1. Field of the Invention
This invention relates generally to the manufacture of semiconductor devices and more specifically to developing test programs for semiconductor devices.
2. Related Art
Semiconductor devices are generally tested at least once during their manufacture. Such tests are performed by an automated test system that can generate large numbers of stimulus signals and measure large numbers of response signals. The test system has multiple instruments that can generate various types of signals that may occur within a device under test as it operates. Similarly, the instruments can measure the various types of signals that may be generated by the device.
For example, many semiconductor devices are fabricated today as a “system on a chip” (SoC) or a “system in a package” (SiP) that contain sub-circuits, sometimes called “cores” or “functional blocks,” that collectively perform multiple types of operation that may be performed by an electronic device. As a specific example, a chip that may be used in cellular telephone may have cores that send and receive radio frequency (RF) signals. Other cores may control the RF circuitry and yet another core may act as a general purpose processor that can be programmed to run applications. To fully test such an SoC or SiP device, a test system may have instruments that generate and measure RF signals and instruments that generate and measure digital signals such as may be processed within the control core and processor core. A test system will also have instruments that can generate and measure other signals of the types that may occur within an operating semiconductor device, such as voltage and current signals of the type that may be applied by a power supply during device operation, or signal that may be read from a sensor. These instruments collectively provide resources for performing tests.
As devices have gotten more complex, the complexity of test systems required to test the devices has increased.
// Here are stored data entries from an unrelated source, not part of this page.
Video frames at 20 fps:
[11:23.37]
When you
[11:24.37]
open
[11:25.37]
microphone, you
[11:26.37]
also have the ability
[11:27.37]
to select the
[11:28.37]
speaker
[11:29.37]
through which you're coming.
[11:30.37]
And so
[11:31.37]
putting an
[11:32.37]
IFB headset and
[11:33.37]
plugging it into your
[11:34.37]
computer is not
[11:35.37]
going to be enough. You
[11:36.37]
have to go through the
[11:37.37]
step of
Additionally, more time is required to create test plans and to perform the tests, creating a concern for device manufacturers over the cost of test. One way in which this concern is addressed is through the use of concurrent test processes. A test process may be made concurrent for a particular device by testing multiple cores, or other regions of the device, in parallel. Separate tests or groups of tests, which are sometimes called test blocks, may be developed for each of these regions. For such testing to be effective, execution of one test block should not affect operation of any other part of a device that is being concurrently tested by another test block. Accordingly, a difficulty in making a concurrent test plan is identifying an appropriate test “flow” in which all test blocks are eventually executed, but that includes appropriate test blocks being executed together to save more test time.
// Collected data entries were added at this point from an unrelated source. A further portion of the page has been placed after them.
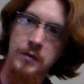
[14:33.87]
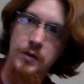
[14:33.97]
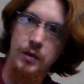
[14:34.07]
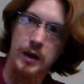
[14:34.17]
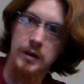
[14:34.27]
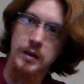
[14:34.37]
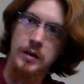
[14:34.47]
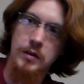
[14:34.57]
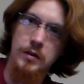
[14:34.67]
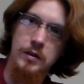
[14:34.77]
So yeah,
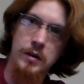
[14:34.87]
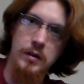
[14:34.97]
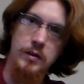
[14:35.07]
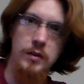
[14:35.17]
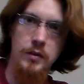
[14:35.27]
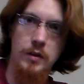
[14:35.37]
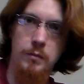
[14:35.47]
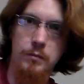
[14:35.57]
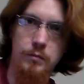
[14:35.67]
so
A further difficulty in making a current test plan is ensuring that the test system to conduct the test has enough resources to generate and measure all of the signals required for all the test points concurrently being used for a test. Each location of a device at which a test signal is to be applied or measured is sometimes called a “pin.” One aspect of making a concurrent plan is ensuring that the test system has enough instruments to provide the required resources at each pin involved in a test. Frequently, instruments are sold separately from test systems such that the test system can be configured for testing a specific device by installing instruments to provide required resources. As more test blocks are tested concurrently, more instruments may be required. In making a concurrent test plan, a tradeoff may be made between the number of blocks tested concurrently and the number of instruments in the test system configuration.
Another consideration in establishing a concurrent test plan is ensuring that signals from the instruments inside the test system are routed to a pin. In many test systems, this routing between pins and instruments is performed with a device interface board (DIB), which may be specially designed for each type of device to be tested. A test system has a predefined number of access points, each of which may be referred to as a channel. Each channel may act as an input, an output or both for one signal for one instrument. The DIB routes each channel to a point at which it is aligned with a mechanism to make a connection to a specific test point on the device under test.
A test system may have hundreds or thousands of channels, depending on the number of instruments installed in the test system. A device under test may have fewer pins than there are channels in a test system. Accordingly, a test process may also be made concurrent by testing multiple devices in parallel. In this case, multiple “sites” may be defined, with each site providing connections to one of the devices under test. The same test program may be run in parallel on each of the sites, effectively duplicating the pins of the device under test in each test site, with a corresponding duplication of required test resources.
For this concurrency to work, the DIB must be designed to connect channels to the sites such that at every step during a test flow an appropriate instrument is coupled to the each site to generate or measure a signal required on all pins in each site at that step in the test flow. As the number of pins and the number of types of signals that need to be generated and measured has increased, the time and complexity of designing a DIB has also increased. Though some tools are available to aid in this process, much of the design is still done manually by a test engineer figuring out how to assign test system channels to pins. In addition to the cost of the DIB design, the cost of delay for the device manufacturer can also be significant, because development of a test configuration can delay production of a device.